Extracted entries

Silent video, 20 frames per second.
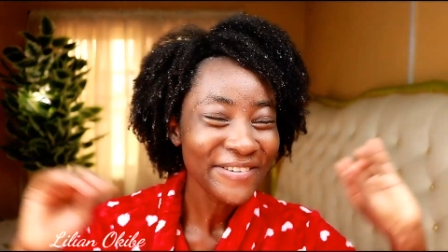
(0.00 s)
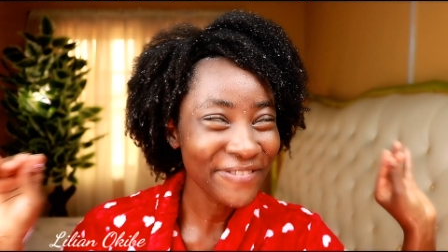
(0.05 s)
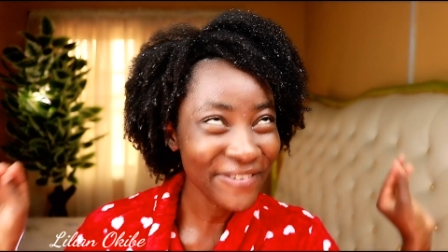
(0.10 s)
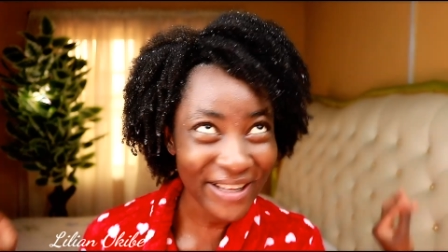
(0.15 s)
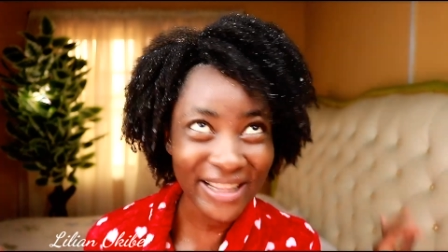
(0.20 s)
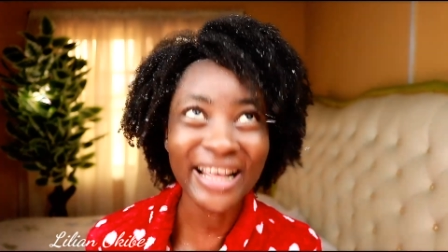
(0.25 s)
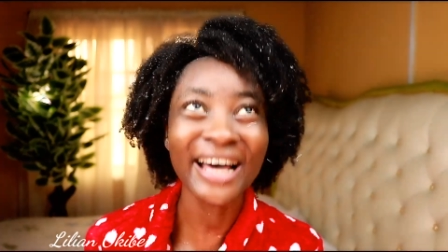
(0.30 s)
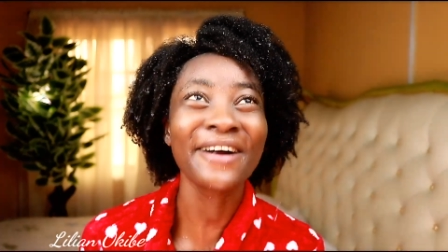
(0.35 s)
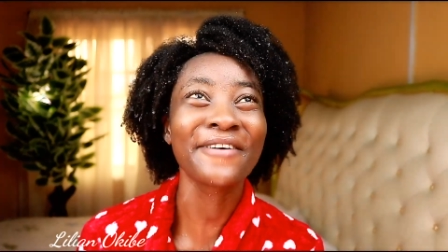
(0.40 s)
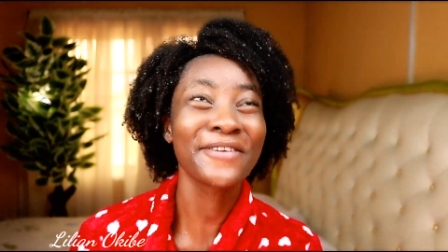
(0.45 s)

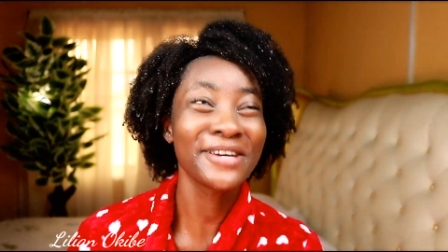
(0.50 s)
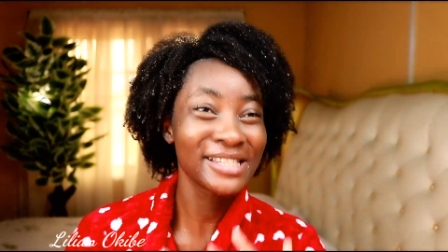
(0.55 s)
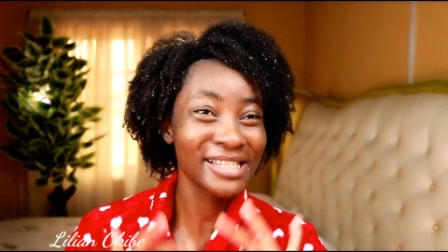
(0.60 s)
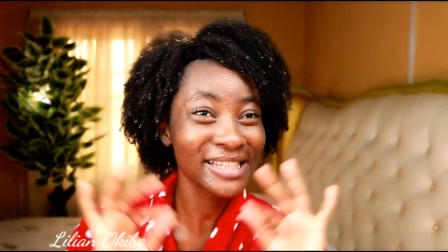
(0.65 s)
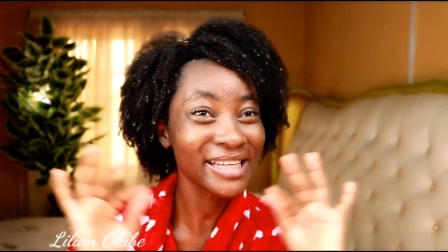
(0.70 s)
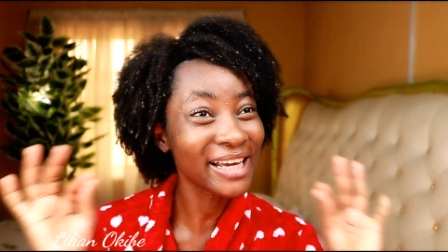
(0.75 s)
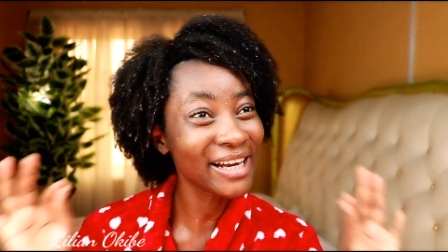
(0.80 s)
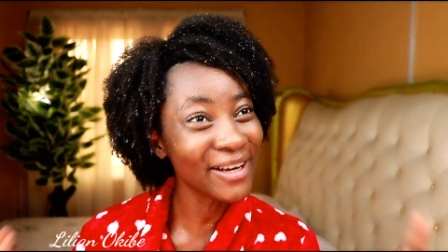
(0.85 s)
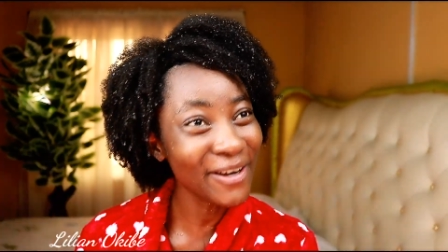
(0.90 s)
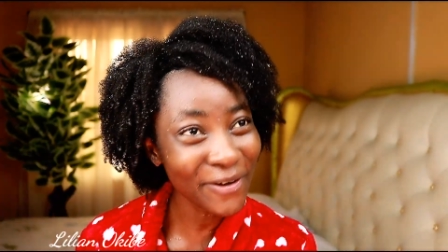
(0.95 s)
for that
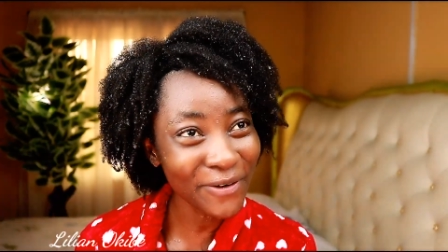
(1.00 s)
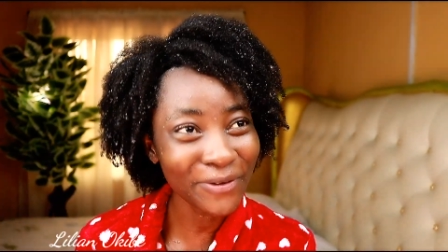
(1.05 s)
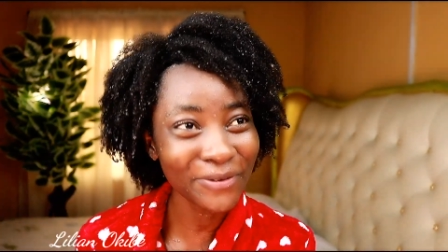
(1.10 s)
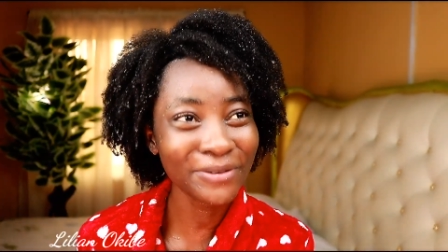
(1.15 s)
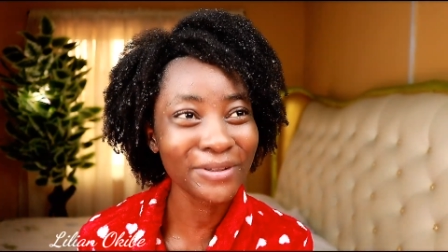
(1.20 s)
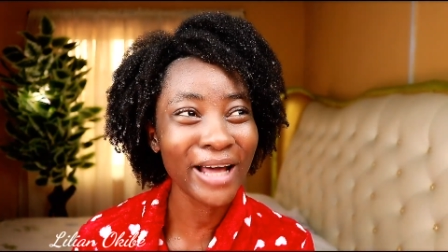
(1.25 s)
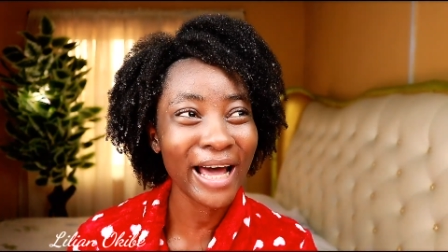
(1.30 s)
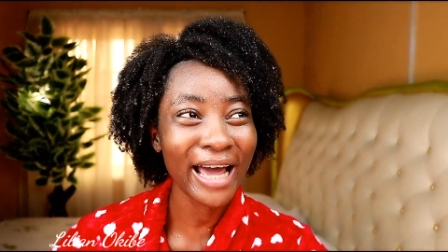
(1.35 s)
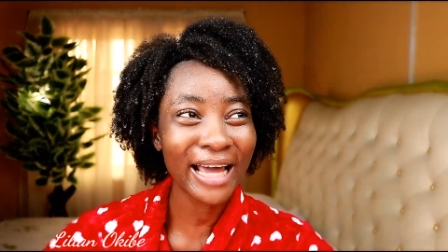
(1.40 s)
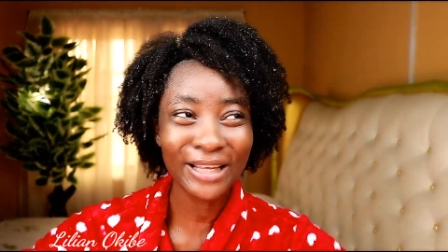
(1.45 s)
reason
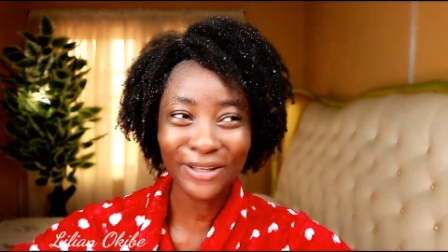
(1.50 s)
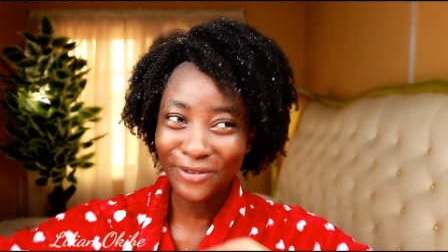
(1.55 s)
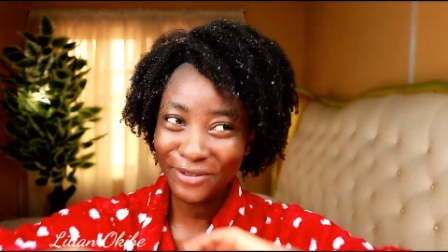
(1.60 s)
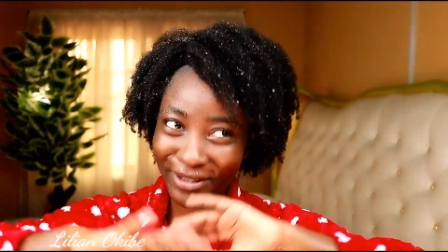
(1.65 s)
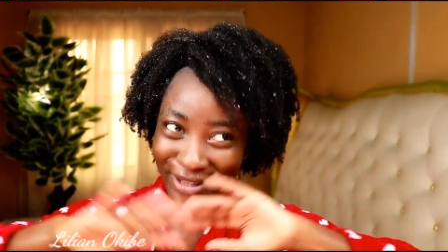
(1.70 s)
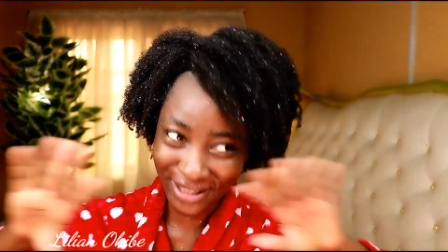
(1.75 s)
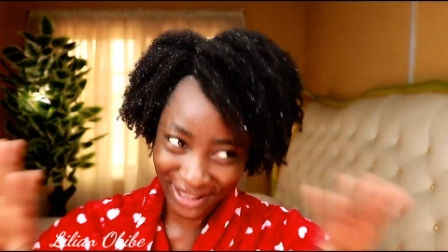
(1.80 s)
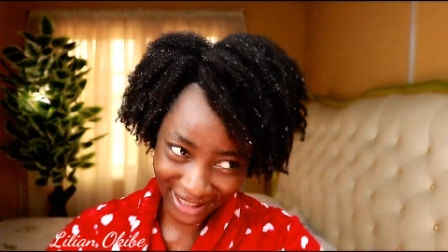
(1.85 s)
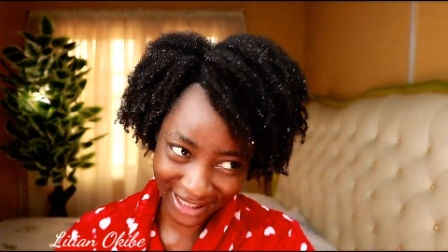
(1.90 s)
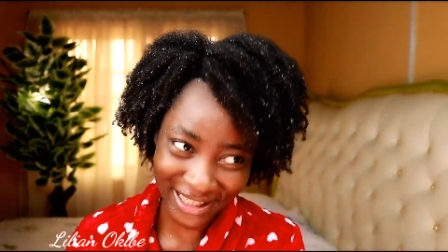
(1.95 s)
alone, I
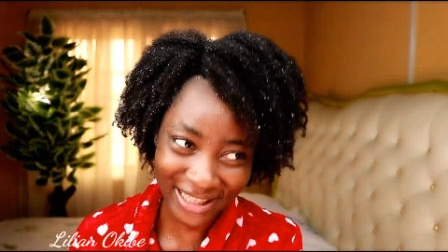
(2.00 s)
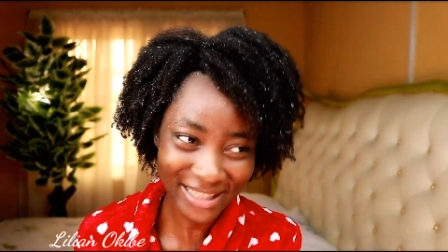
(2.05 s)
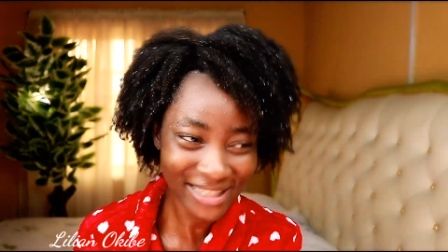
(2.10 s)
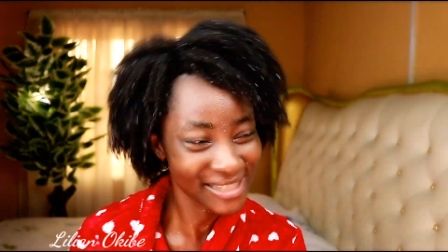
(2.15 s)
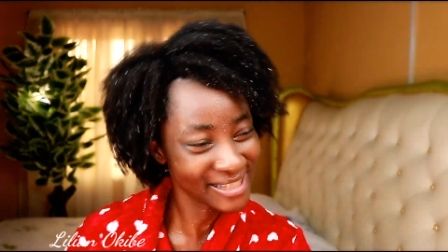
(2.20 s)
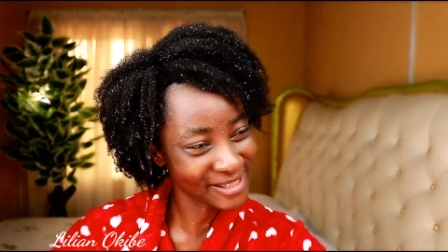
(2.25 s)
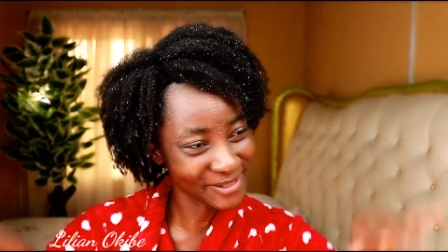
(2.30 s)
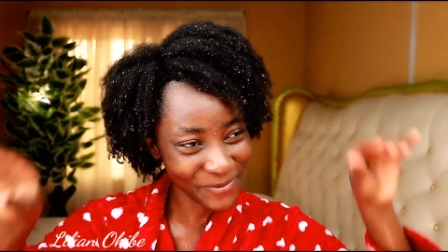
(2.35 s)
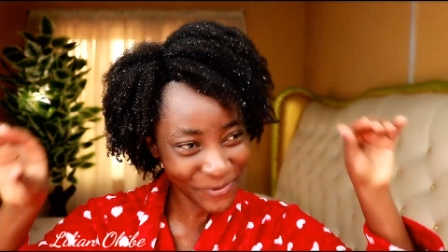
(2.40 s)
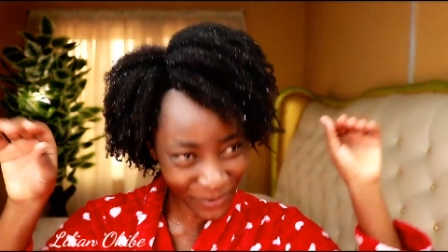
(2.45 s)
don't think
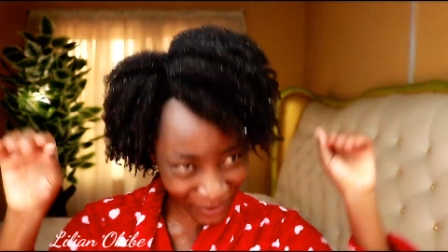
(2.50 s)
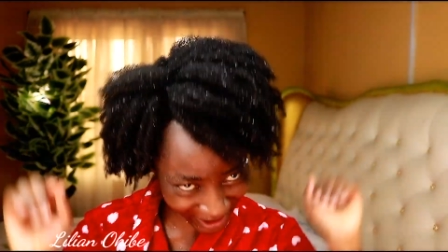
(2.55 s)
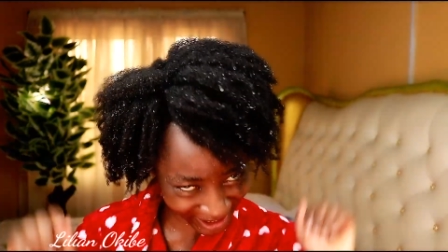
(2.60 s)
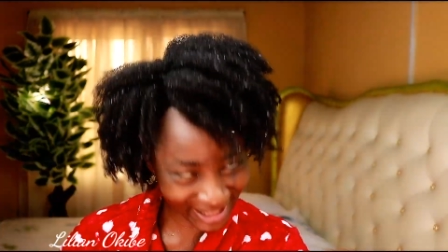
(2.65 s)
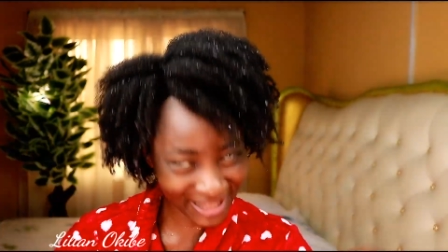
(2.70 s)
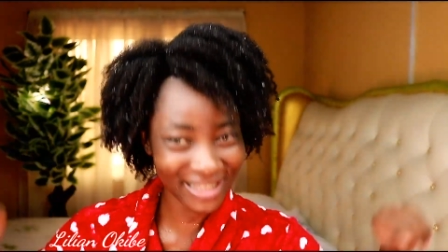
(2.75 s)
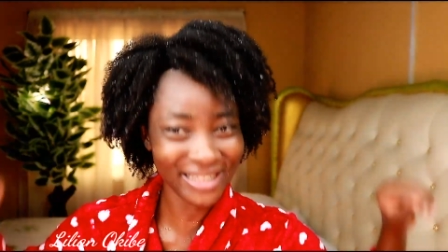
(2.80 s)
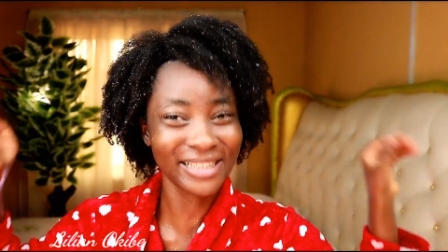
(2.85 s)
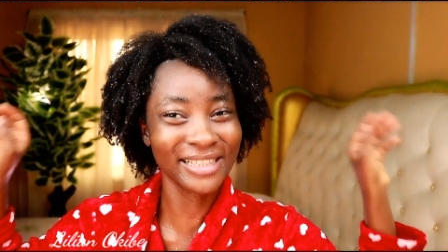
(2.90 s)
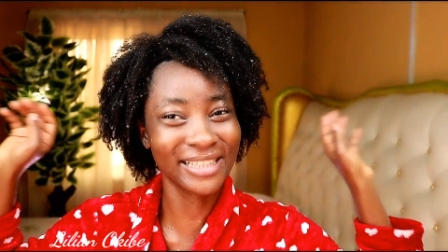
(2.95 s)
it is
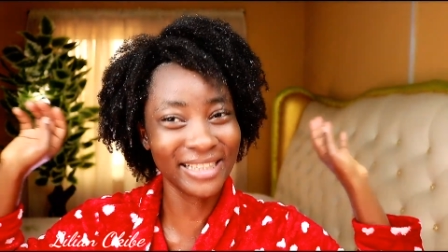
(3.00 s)
worth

Aim of the task
Leave out the images and copy all remaining data word for word.

Response
Silent video, 20 frames per second.
(0.00 s)
(0.05 s)
(0.10 s)
(0.15 s)
(0.20 s)
(0.25 s)
(0.30 s)
(0.35 s)
(0.40 s)
(0.45 s)

(0.50 s)
(0.55 s)
(0.60 s)
(0.65 s)
(0.70 s)
(0.75 s)
(0.80 s)
(0.85 s)
(0.90 s)
(0.95 s)
for that
(1.00 s)
(1.05 s)
(1.10 s)
(1.15 s)
(1.20 s)
(1.25 s)
(1.30 s)
(1.35 s)
(1.40 s)
(1.45 s)
reason
(1.50 s)
(1.55 s)
(1.60 s)
(1.65 s)
(1.70 s)
(1.75 s)
(1.80 s)
(1.85 s)
(1.90 s)
(1.95 s)
alone, I
(2.00 s)
(2.05 s)
(2.10 s)
(2.15 s)
(2.20 s)
(2.25 s)
(2.30 s)
(2.35 s)
(2.40 s)
(2.45 s)
don't think
(2.50 s)
(2.55 s)
(2.60 s)
(2.65 s)
(2.70 s)
(2.75 s)
(2.80 s)
(2.85 s)
(2.90 s)
(2.95 s)
it is
(3.00 s)
worth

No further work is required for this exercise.